By building in high standards in the beginning you don't have to go through laborious and error-prone tasks later in the day retrofitting some standard process. Also, I like the idea of having Trac as a port of call or documentation, source code, and analysis means as a developer you can't complain any of the process is too difficult.

I've probably left out loads but its a start at least...

DisplayLink lots of links

Working for a new company is weird. But it is weirder when the week you join the company is getting tons of CES coverage from Las Vegas. It seems positive on the whole which is great stuff...

Stacks of links:
Link 1
Link 2
Link 3
Link 4
Link 5
Link 6
Link 7

I've been using two connected devices on a Windows PC with Vista and it has been working great for development, I really can't notice much difference from connecting to a VGA connector. At least it makes it easier for people to actually work out the kind of company I am working for ;)

08 January 2008

Visual Studio 2008 Feature Pack Beta

Microsoft have just released the beta of the Visual Studio 2008 "Feature Pack" which is an update for the C++ portion of the environment. The main features are substantial updates to MFC and TR1 library support.

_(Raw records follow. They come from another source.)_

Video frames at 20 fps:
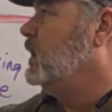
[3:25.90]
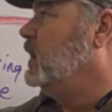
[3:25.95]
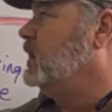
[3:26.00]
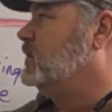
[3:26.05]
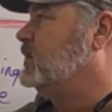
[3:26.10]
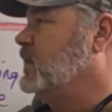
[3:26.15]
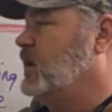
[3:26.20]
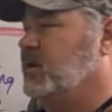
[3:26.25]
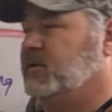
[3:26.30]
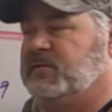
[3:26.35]

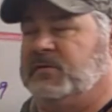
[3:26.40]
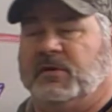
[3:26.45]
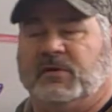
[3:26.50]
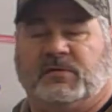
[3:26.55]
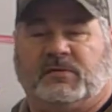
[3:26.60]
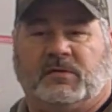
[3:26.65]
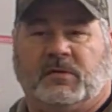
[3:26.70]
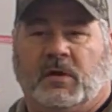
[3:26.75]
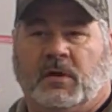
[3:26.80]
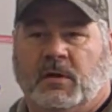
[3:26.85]
it takes
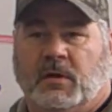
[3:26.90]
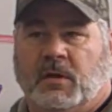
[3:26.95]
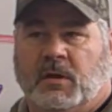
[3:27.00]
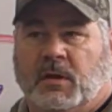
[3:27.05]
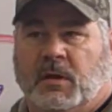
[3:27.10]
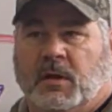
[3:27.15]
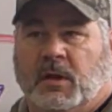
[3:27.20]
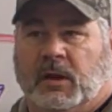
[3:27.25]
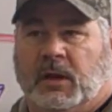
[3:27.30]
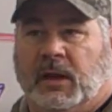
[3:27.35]
this
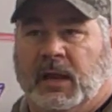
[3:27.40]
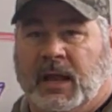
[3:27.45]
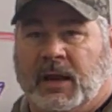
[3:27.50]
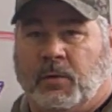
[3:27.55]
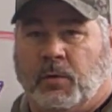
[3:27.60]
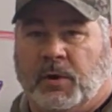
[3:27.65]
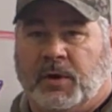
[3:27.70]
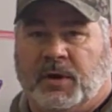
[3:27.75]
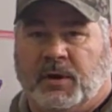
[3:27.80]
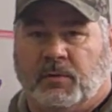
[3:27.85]

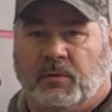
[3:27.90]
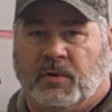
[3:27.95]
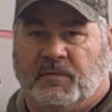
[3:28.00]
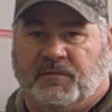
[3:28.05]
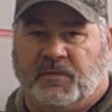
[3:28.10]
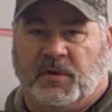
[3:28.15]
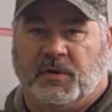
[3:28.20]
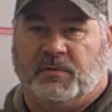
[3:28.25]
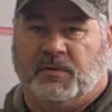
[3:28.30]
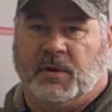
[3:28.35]
liquid
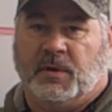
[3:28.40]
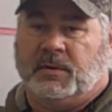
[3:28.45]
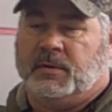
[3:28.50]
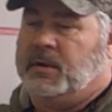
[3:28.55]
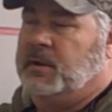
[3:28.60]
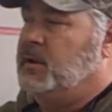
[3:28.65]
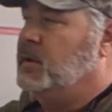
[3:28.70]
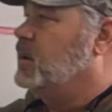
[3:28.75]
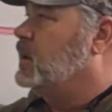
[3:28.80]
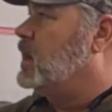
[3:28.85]

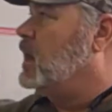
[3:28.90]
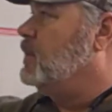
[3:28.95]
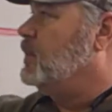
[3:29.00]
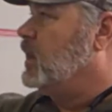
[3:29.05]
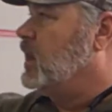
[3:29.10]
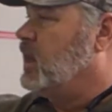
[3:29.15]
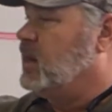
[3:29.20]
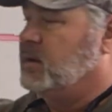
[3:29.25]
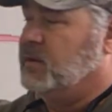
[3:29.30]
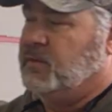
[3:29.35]
refrigerant
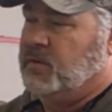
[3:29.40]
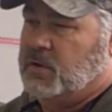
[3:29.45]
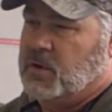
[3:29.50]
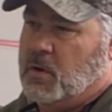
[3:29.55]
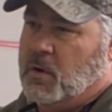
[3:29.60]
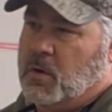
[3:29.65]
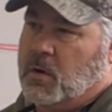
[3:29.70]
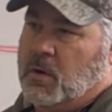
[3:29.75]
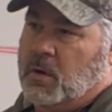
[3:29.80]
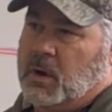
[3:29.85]
coming into the
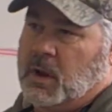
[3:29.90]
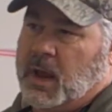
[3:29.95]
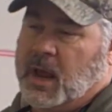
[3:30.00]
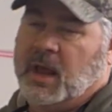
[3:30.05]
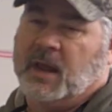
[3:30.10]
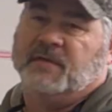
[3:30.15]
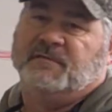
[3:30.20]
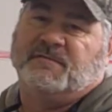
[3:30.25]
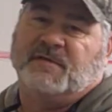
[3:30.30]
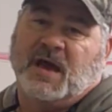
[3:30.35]
coil
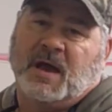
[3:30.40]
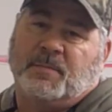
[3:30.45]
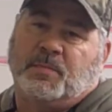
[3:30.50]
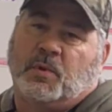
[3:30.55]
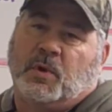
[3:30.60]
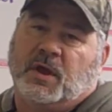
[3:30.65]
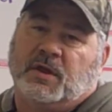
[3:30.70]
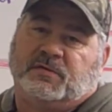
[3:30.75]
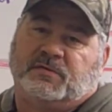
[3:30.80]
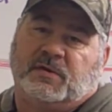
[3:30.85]
and
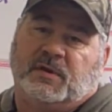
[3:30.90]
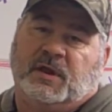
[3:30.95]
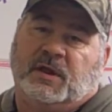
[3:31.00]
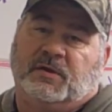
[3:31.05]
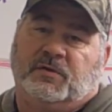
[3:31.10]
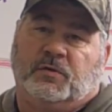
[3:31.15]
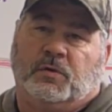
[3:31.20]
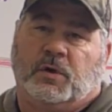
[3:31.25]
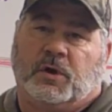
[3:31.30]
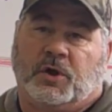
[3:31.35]
evaporates it
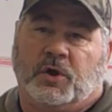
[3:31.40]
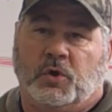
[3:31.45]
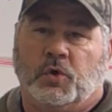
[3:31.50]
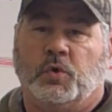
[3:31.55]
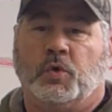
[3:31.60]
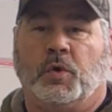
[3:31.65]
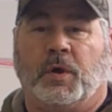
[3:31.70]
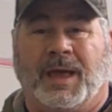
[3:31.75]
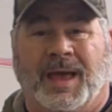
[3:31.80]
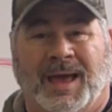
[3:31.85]
into a
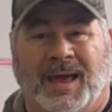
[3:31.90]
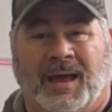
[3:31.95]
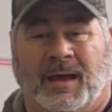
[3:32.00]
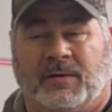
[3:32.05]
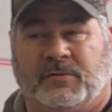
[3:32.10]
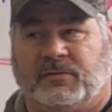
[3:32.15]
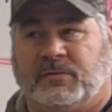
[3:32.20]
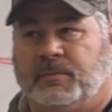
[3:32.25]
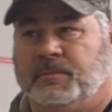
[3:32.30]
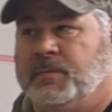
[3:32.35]
cool
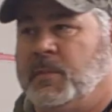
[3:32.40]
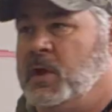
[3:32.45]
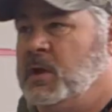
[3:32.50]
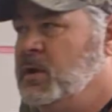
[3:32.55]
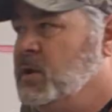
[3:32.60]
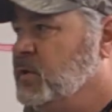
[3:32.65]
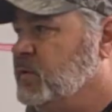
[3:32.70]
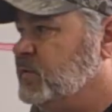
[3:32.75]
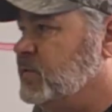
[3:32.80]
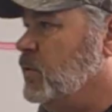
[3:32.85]
gas.
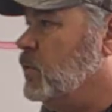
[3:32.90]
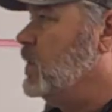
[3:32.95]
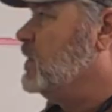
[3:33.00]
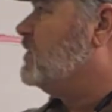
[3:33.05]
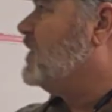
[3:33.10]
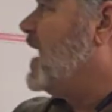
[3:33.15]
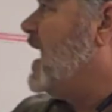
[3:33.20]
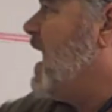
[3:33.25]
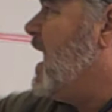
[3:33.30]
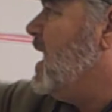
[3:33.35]
So
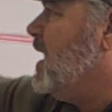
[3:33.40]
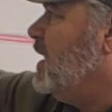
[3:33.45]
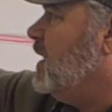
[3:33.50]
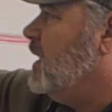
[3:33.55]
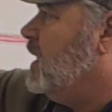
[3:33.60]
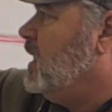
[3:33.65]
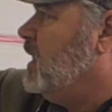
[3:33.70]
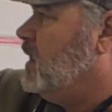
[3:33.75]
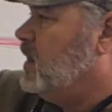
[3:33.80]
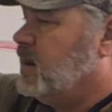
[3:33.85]
we've
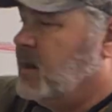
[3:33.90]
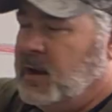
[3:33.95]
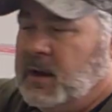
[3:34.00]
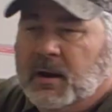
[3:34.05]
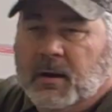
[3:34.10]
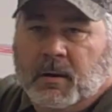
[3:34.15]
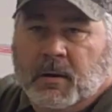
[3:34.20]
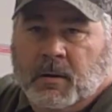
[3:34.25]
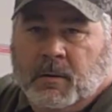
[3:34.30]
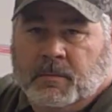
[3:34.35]
added heat
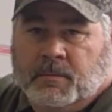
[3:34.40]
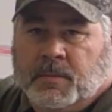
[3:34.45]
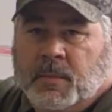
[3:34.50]
here.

The VC++ 2008 MFC libraries have been extended to support creation of applications that have:
* Office Ribbon style interface
* Office 2007, Office 2003 and Office XP look and feel
* Modern Visual Studio-style docking toolbars and panes
* Fully customizable toolbars and menus
* A rich set of advanced GUI controls
* Advanced MDI tabs and groups
* And much more!

This feature pack also includes an implementation of TR1. Portions of TR1 are scheduled for adoption in the upcoming C++0x standard as the first major addition to the ISO 2003 standard C++ library. Our implementation includes a number of important features such as:
* Smart pointers
* Regular expression parsing
* New containers (tuple, array, unordered set, etc)
* Sophisticated random number generators
* Polymorphic function wrappers
* Type traits
* And more!

Note: This feature pack does not include C99 compatibility or support for special math functions.

Certainly for anyone maintaining MFC based products it is a free upgrade tot he look and feel of the program with tons of advantages.

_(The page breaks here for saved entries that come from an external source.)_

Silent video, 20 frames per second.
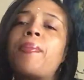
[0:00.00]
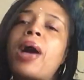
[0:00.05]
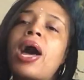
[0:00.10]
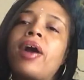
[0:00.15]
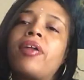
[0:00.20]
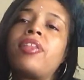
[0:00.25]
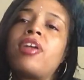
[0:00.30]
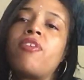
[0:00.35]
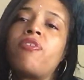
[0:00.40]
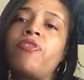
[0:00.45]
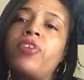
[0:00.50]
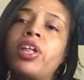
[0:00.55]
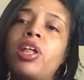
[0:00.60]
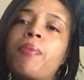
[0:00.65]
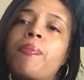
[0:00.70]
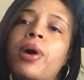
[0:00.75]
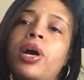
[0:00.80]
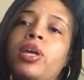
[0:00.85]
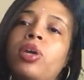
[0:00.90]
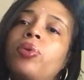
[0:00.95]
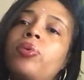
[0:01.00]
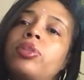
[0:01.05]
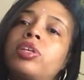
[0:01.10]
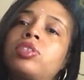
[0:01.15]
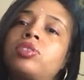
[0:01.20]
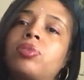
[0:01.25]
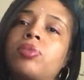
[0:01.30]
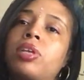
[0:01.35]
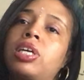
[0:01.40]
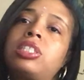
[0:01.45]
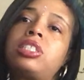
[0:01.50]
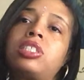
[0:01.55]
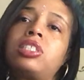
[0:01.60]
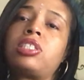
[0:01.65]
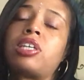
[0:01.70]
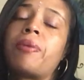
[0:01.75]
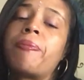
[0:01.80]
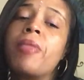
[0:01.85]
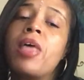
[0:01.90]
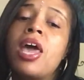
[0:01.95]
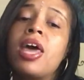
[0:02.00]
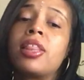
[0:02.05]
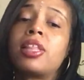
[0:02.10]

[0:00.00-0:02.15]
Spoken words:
how they feel about you in this relationship,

You can download it here. Unfortunately it tries to force you to download Silverlight which I have been avoiding like the plague but the attempts to get you to install it from Microsoft are getting more aggressive.

07 January 2008

New Year - New Start

Part of the reason I have been so quiet recently isn't just getting old and turning 30, or even the Norovirus I managed to catch in time to blow the bowels out of Christmas. The main reason is that I had my head down before starting a new job.

Today was my first day at Displaylink which is a rapidly expanding display technology company in Cambridge who are good enough to host the ACCU Meetings.

Hopefully I can now get back to a normal blogging service now all of the upheaval should be coming to an end. I had a good seven and a bit years working on the same codebase and hopefully have contributed some decent things to those companies. It was always a shame to say goodbye to NC Graphics when PTC took over, but it also helped me to decide to try something new.

Now I can't see it as a conflict of interest I should do some CAM blogging although it would never be as good as Julian Todd's and I would be approaching it from a higher level perspective.